No Afeganistão, o Pentágono tenta dar um salto à frente e integrar tecnologias de reconhecimento com armas guiadas com precisão. Segundo um oficial que está familiarizado com as decisões de ataque contra as forças talebans, o desafio não é conseguir imagens claras e em tempo real do inimigo. Segundo ele, as forças armadas atualmente interpretam imagens de reconhecimento ao vivo em menos de dez minutos. Segundo ele, o problema consiste em conseguir dos comandantes uma ordem instantânea para um ataque.

Desde a Guerra do Golfo, o Pentágono provou que é capaz de utilizar uma grande quantidade de mísseis que atingem o alvo com precisão e bombas, a fim de atingir alvos estacionários ou grandes formações de veículos militares. Mas na Operação Força Aliada, em Kosovo, em 1999, a incapacidade de identificar rapidamente e de procurar atingir alvos móveis - incluindo pequenos grupos de soldados - demonstrou as limitações da guerra aérea de alta tecnologia.

"O histórico desse tipo de operação não é bom", afima Christopher Bolkcom, um analista de aviação do Serviço de Pesquisa do Congresso. "E trata-se de algo difícil. Como saber se o cara que dirige uma caminhonete Toyota é um alvo legítimo ou algum pobre civil cuidando da sua vida?".

Segundo fontes militares, o Pentágono planeja colocar generais em grandes aeronaves de comando e controle, com a autoridade para dar a ordem instantânea de atirar, caso os aviões de combate ou aeronaves de reconhecimento dos Estados Unidos localizem terroristas ou lideranças do Taleban.

A nova estrutura de comando, que foi anunciada pela primeira vez na revista "Aviation Week", forneceria reconhecimento constante de certos alvos móveis, por meio da utilização de uma gama de tecnologias, incluindo satélites e aeronaves capazes de acompanhar a movimentação de pessoas e veículos.

Mas há quem manifeste ceticismo quando a capacidade de os militares conseguirem preencher a lacuna da inteligência em tempo real.

De acordo com Nick Cook, consultor de aeronáutica e espaço para a "Jane's Defense Weekly", durante a Guerra do Golfo o tempo decorrido entre a identificação de um alvo e o ataque era de "muitas horas, ou até de dias.

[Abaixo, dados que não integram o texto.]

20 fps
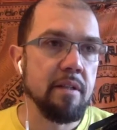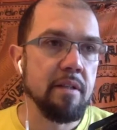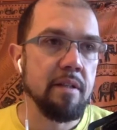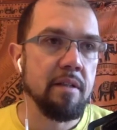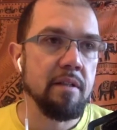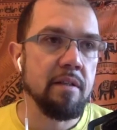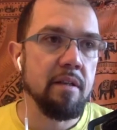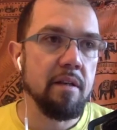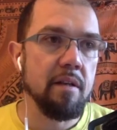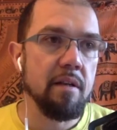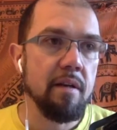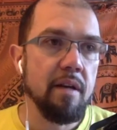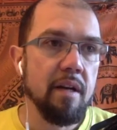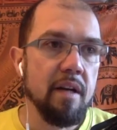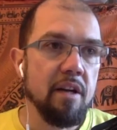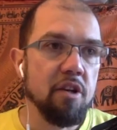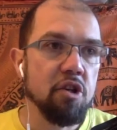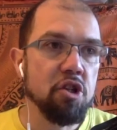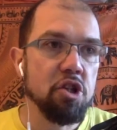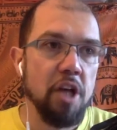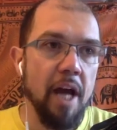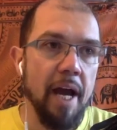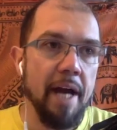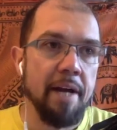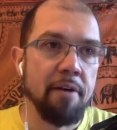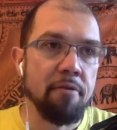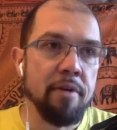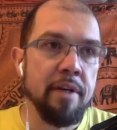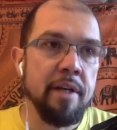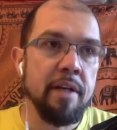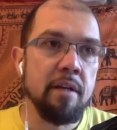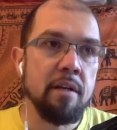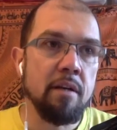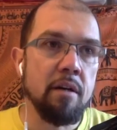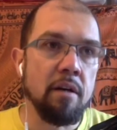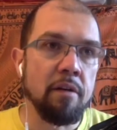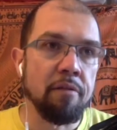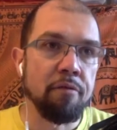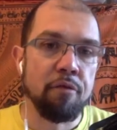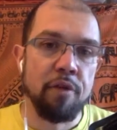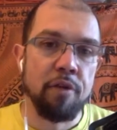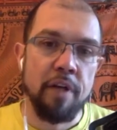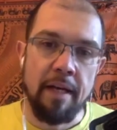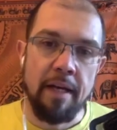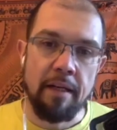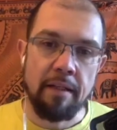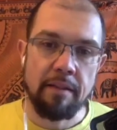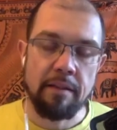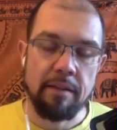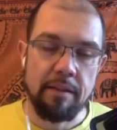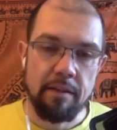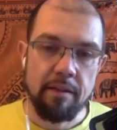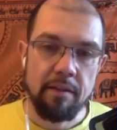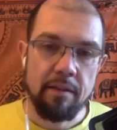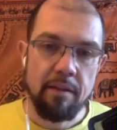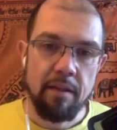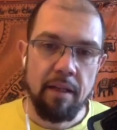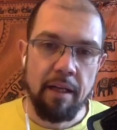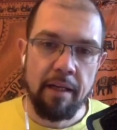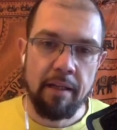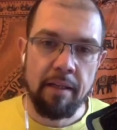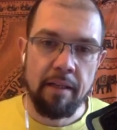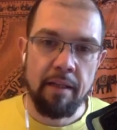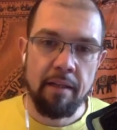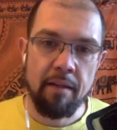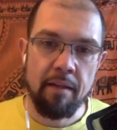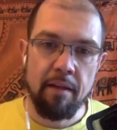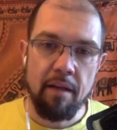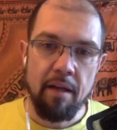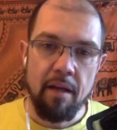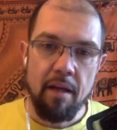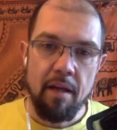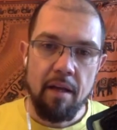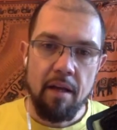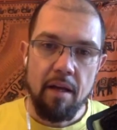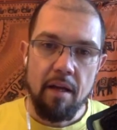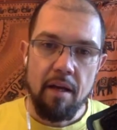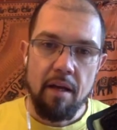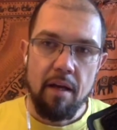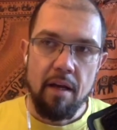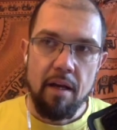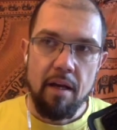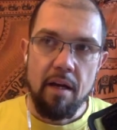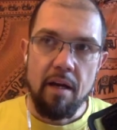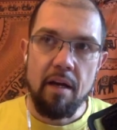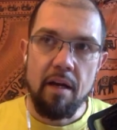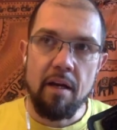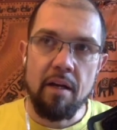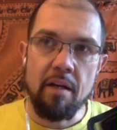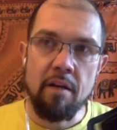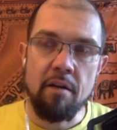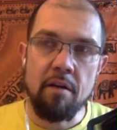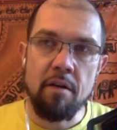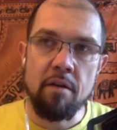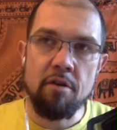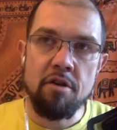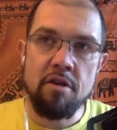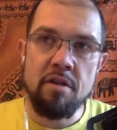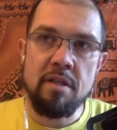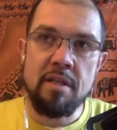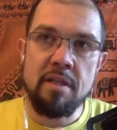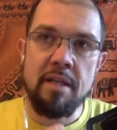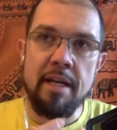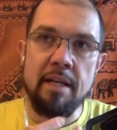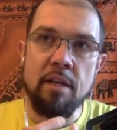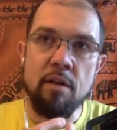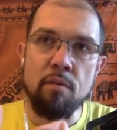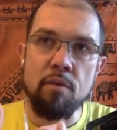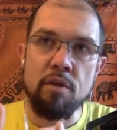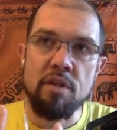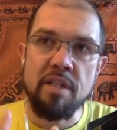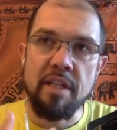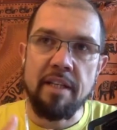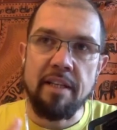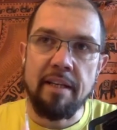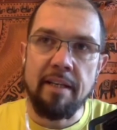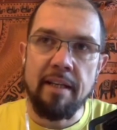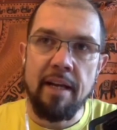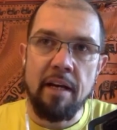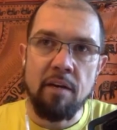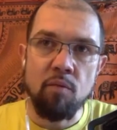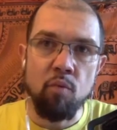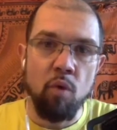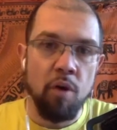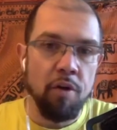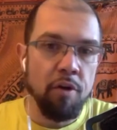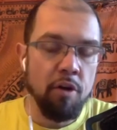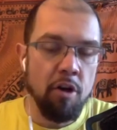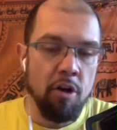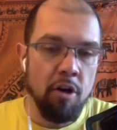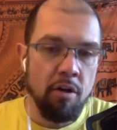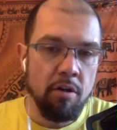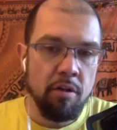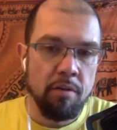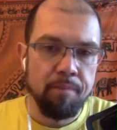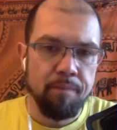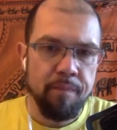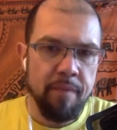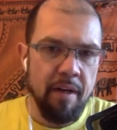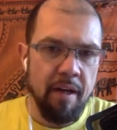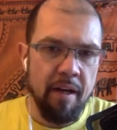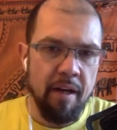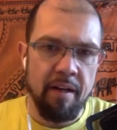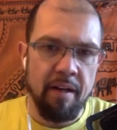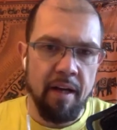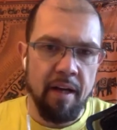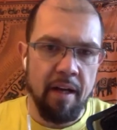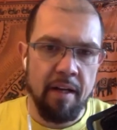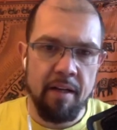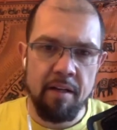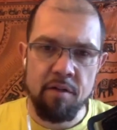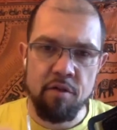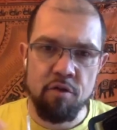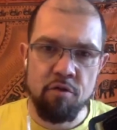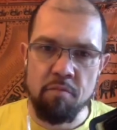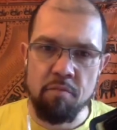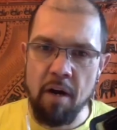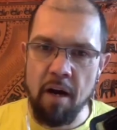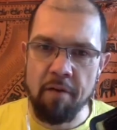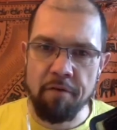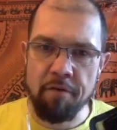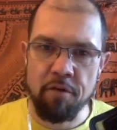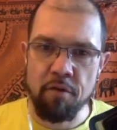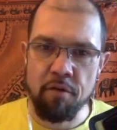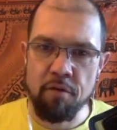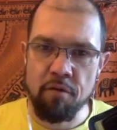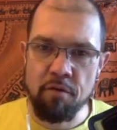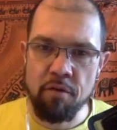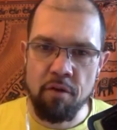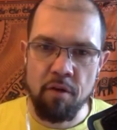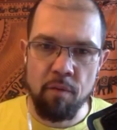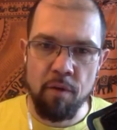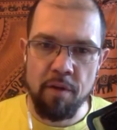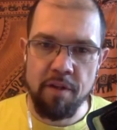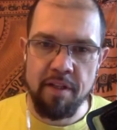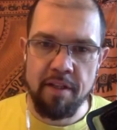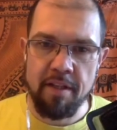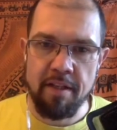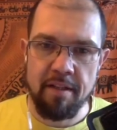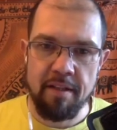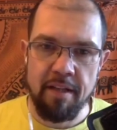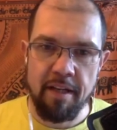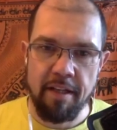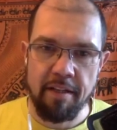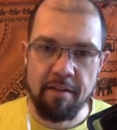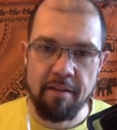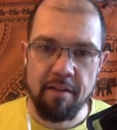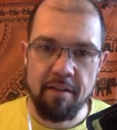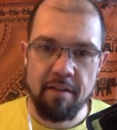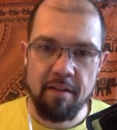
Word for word: this shattering of reality, like that. Hmm. You you just said you were sitting there at one o'clock. I, I assume afternoon or was it at night?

E isso era algo de inaceitável em se tratando, por exemplo, da caça a plataformas móveis de lançamento de mísseis Scud".

Cook diz duvidar de que o Pentágono seja capaz de reduzir essa lacuna para um período menor do que várias horas, mesmo utilizando novas tecnologias.

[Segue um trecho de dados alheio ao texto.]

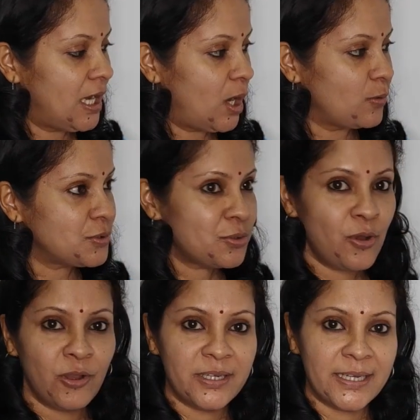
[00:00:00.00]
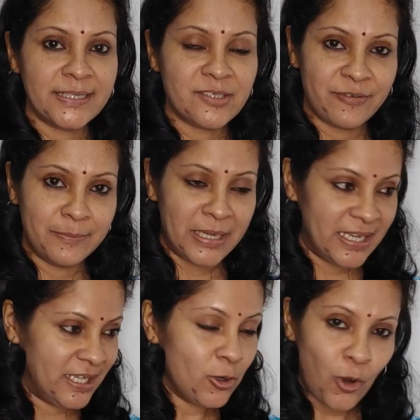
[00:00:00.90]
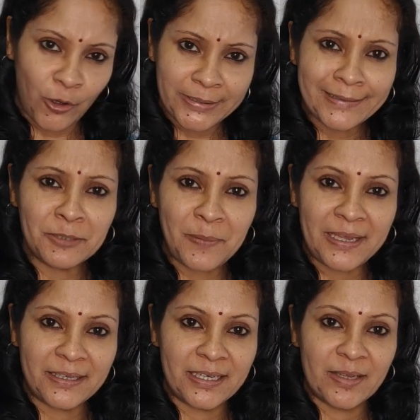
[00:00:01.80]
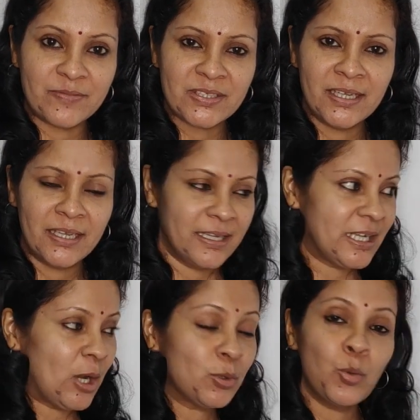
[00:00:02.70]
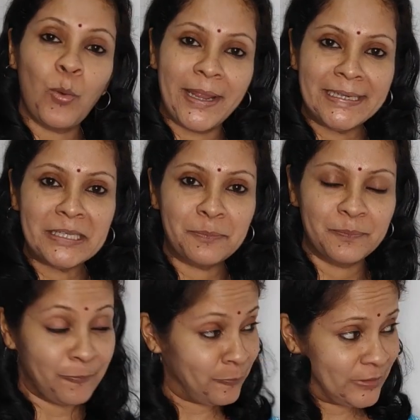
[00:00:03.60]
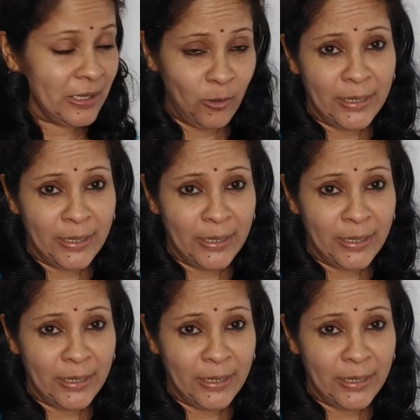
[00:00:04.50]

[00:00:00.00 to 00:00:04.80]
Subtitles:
how to organize the remaining content paragraphs, and how to wind up the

Durante a guerra de Kosovo, a Força Aérea teriam sido capaz de enviar fotos tiradas por aviões de espionagem U-2, da Europa, para a Califórnia, e receber de volta os dados processados em menos de 12 minutos. Certas fontes dizem que o Pentágono teriam sido capaz de reduzir ainda mais o tempo necessário para o exame das imagens, determinando se elas se constituem em alvos.

"As Forças Armadas têm que, simultaneamente, inventar novidades e agir", afirma Davi Alberts, um especialista em inteligência do Pentágono.